What was your most vivid memory of the season-ending Acura Grand Prix of Long Beach last weekend?
Curt Cavin: The way Alex Palou handled the pressure of the championship-deciding weekend was impressive, to be sure, but what I liked best about the weekend was Helio Castroneves’ emotional response to contact with Alexander Rossi in the Sunday morning warmup. Of course, I could have done without one of the words he used on television, but INDYCAR needs more visual passion. Formula One has gotten a lot of mileage out of Max Verstappen walking unfazed past Lewis Hamilton and his damaged car after their collision at Monza, and some tension between drivers would be good for this sport, too. I wish we had more races left this season as everyone would be on alert when Castroneves and Rossi got near each other. Instead, we’ll have to file that away for future reference.
Zach Horrall: My most memorable take away is simply, “Damn, Colton Herta.” I left Long Beach incredibly impressed with him.
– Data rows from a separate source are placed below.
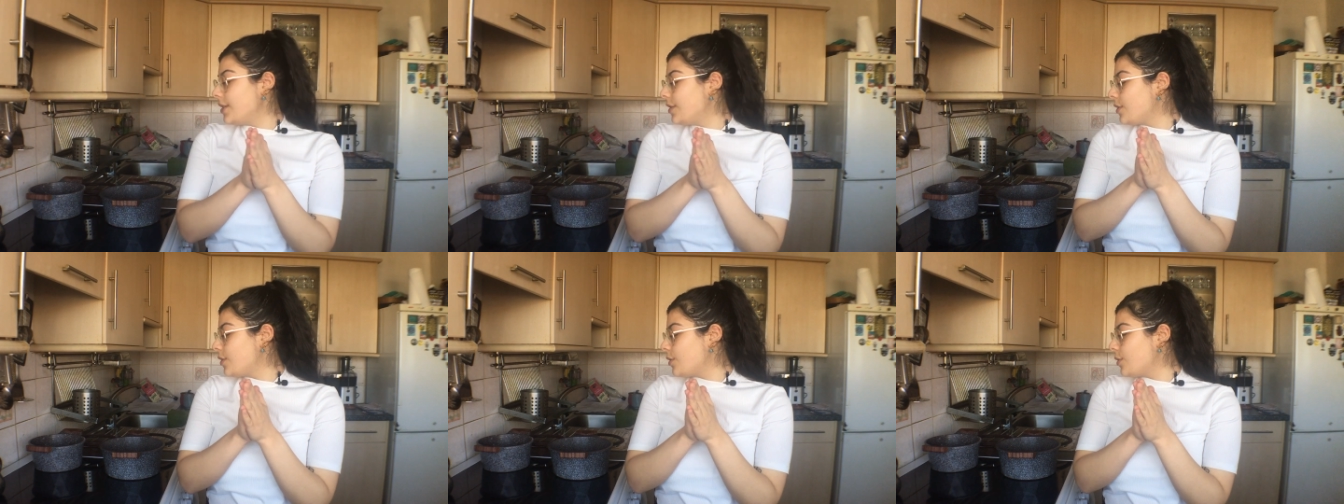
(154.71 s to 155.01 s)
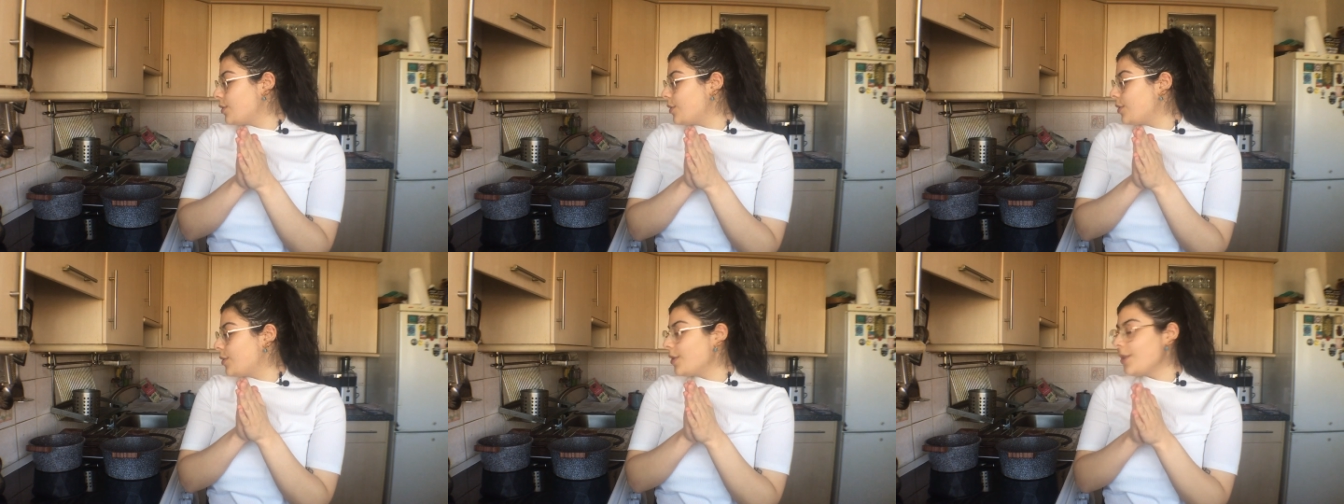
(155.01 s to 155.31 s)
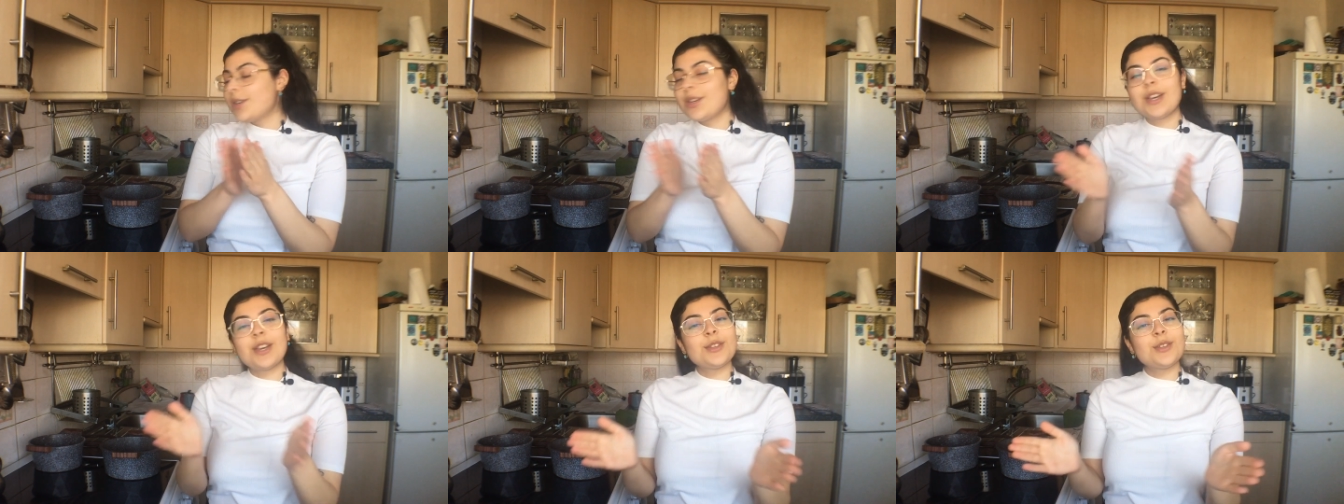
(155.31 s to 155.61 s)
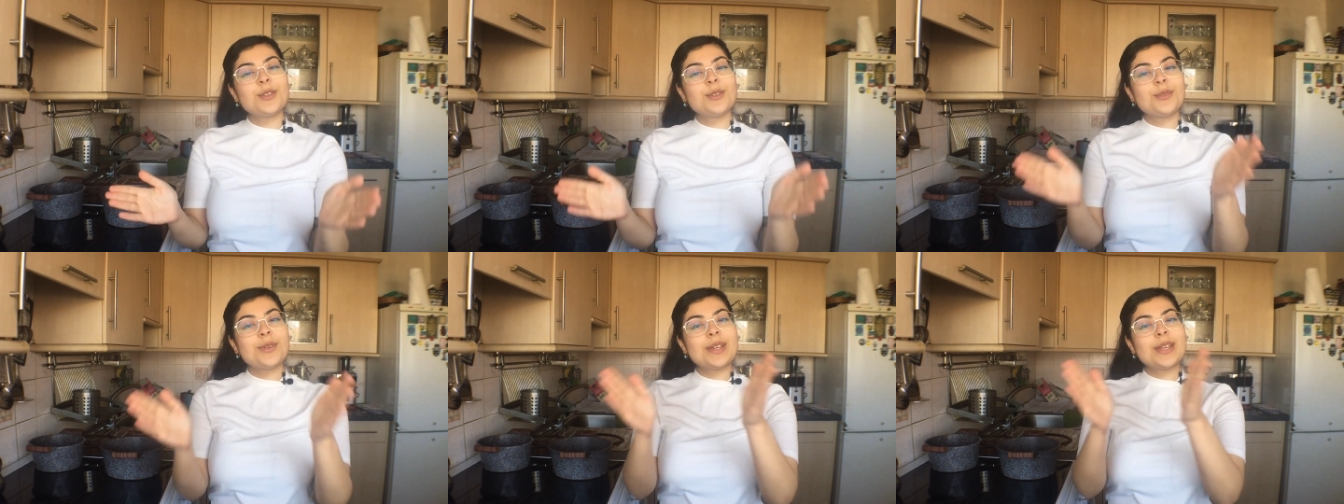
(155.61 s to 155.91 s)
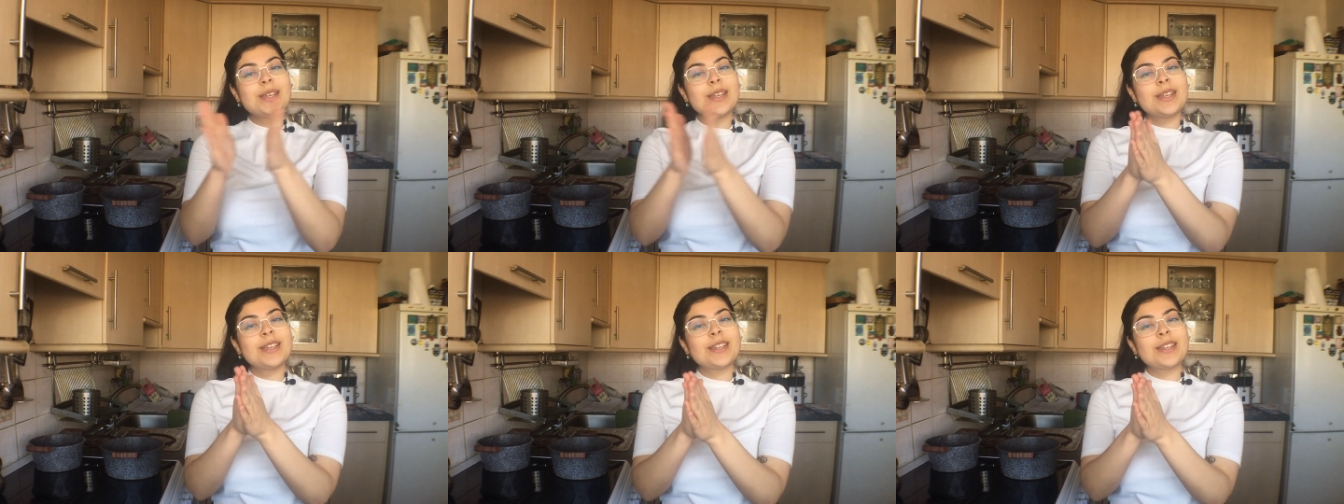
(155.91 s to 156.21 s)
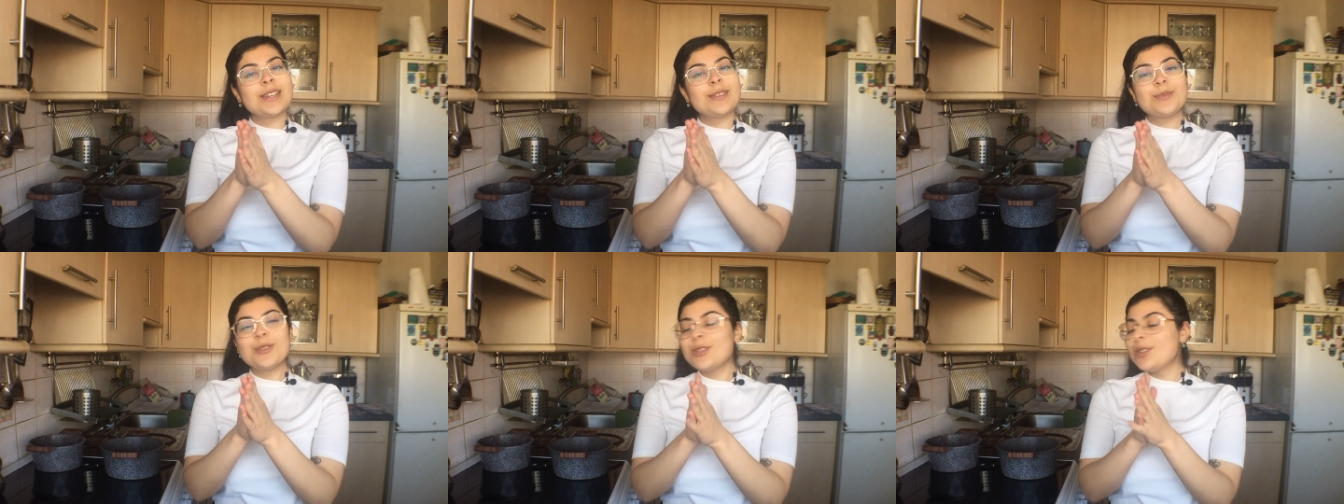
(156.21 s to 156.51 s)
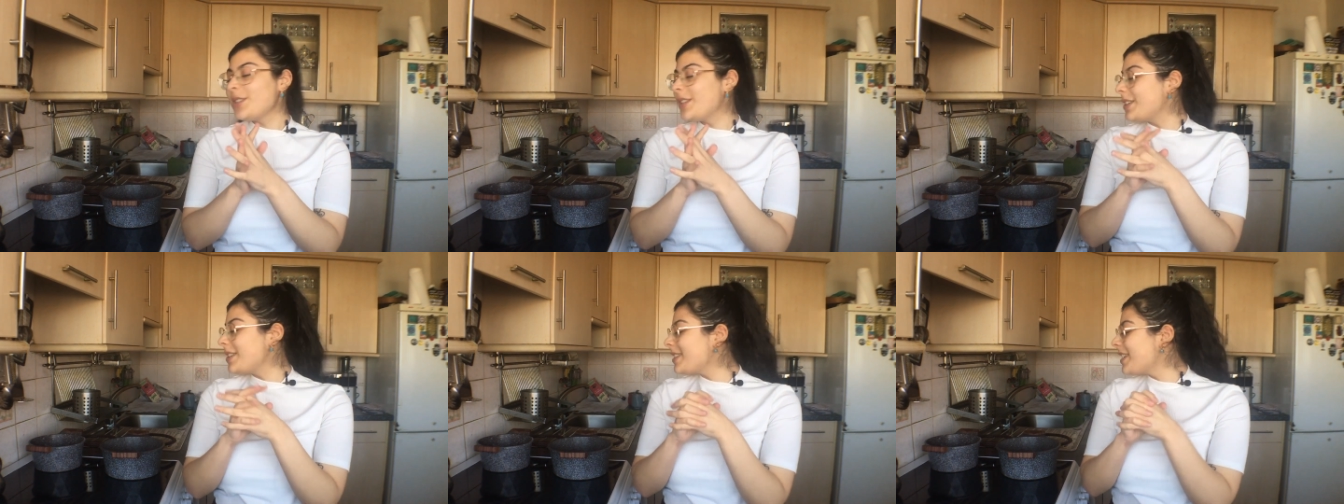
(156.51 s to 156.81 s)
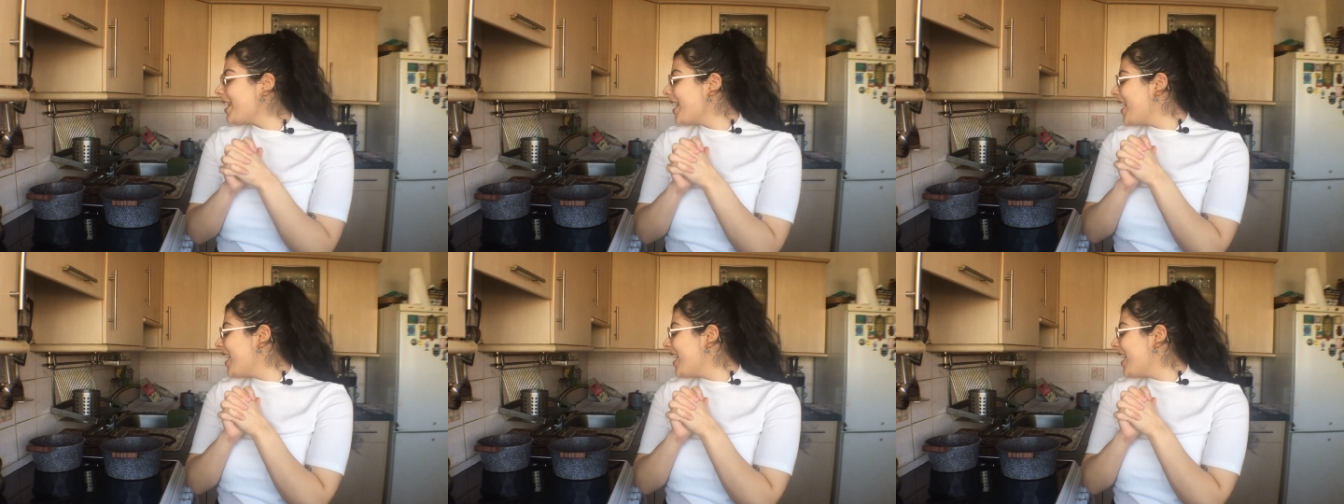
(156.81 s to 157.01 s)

So I don't know why I keep doing this.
I expected Alex Palou to win the championship, so that wasn’t exactly shocking, but his genuine pleasure to take part in every championship obligation is refreshing and honorable. Meanwhile, Herta rose from 14th to win at his home track. Only three Acrua Grand Prix of Long Beach winners have started further back. And he ended the season with two wins to mark his winningest season in INDYCAR. At Laguna Seca and Long Beach, he combined to lead 134 of 180 laps. That means 75 percent of the last two races have been led by this 21-year-old. I think I know who Palou’s immediate challenger for the Astor Challenge Cup in 2022 is.
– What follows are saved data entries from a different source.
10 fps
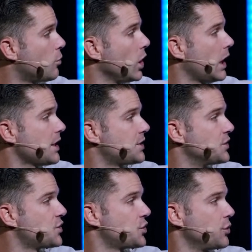reluctant
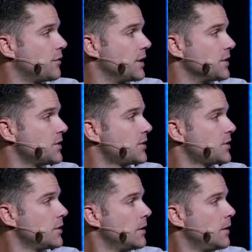servants
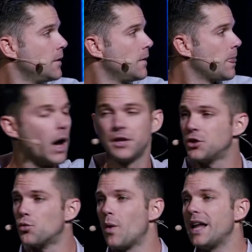under
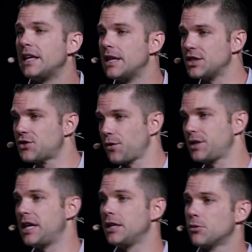readiness for
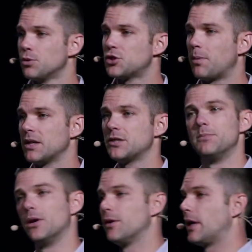kingdom responsibility.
Paul Kelly: First off, if anyone wants Powerball numbers, I’ll take your call. I predicted that Alex Palou would win the championship, Colton Herta the race and Scott McLaughlin the Rookie of the Year award at Long Beach. Nothing like hitting the trifecta, although none were daring picks! On a more serious note, I’m sharing the same takeaway as Curt – the F-bomb heard around the racing world by Helio Castroneves after his collision with Alexander Rossi during the race morning warmup. I haven’t seen Helio that angry since he nearly – and unwisely – squared up with muscle-laden former INDYCAR security director Charles Burns next to the racetrack in Edmonton in 2010 after Castroneves was judged to have blocked then teammate Will Power in a dash for the win. This time, the combination of Helio’s profane fire and Rossi’s cool, dismissive snark in their respective interviews about the incident was television, er, streaming, gold. Everyone likes to see drivers who get along, and that comity was something that Romain Grosjean noticed and appreciated right away about the INDYCAR paddock compared to Formula One. But racing is a stressful business in so many ways, and that anxiety breeds passion that sometimes can go over the edge. There’s nothing wrong with that – drivers have superhuman skills, but they are human, after all. Helio did nothing differently than how many of us have reacted when we thought we’ve been cut off on the highway. This flashpoint will simmer and probably be forgotten during the offseason, and a small part of me feels a bit bummed out by that.